Your answer must be an exact copy of the data below, minus any pictures.

- Source material
◆ ◆ ◆ ◆ ◆

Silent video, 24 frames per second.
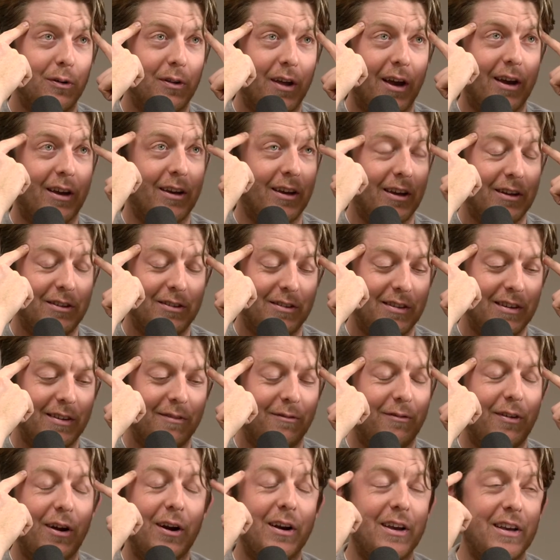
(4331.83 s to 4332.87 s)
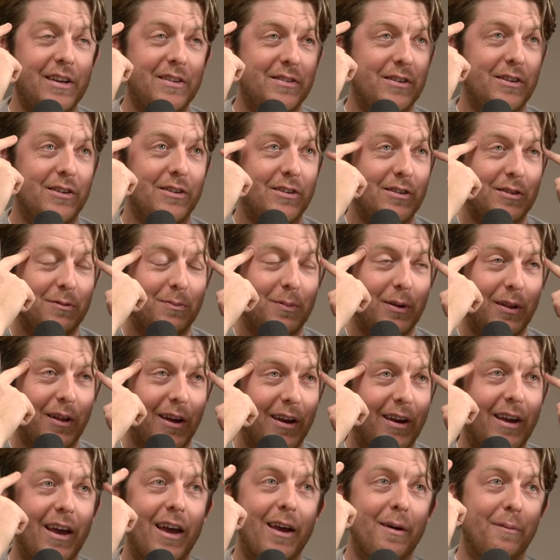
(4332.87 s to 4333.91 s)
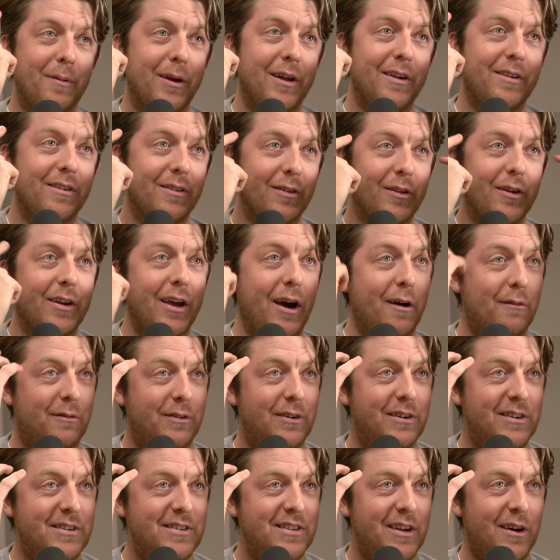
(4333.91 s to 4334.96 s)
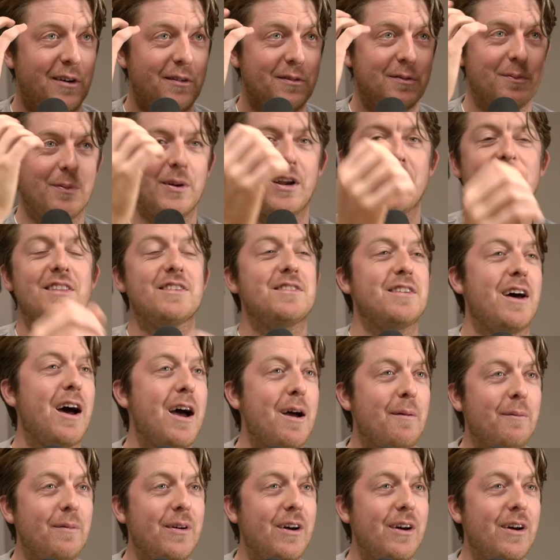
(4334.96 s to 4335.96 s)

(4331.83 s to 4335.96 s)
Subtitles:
Like, it's very easy to just be like, hey man, look out for yourself. But at the time,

◆ ◆ ◆ ◆ ◆

- Task answer
Silent video, 24 frames per second.
(4331.83 s to 4332.87 s)
(4332.87 s to 4333.91 s)
(4333.91 s to 4334.96 s)
(4334.96 s to 4335.96 s)

(4331.83 s to 4335.96 s)
Subtitles:
Like, it's very easy to just be like, hey man, look out for yourself. But at the time,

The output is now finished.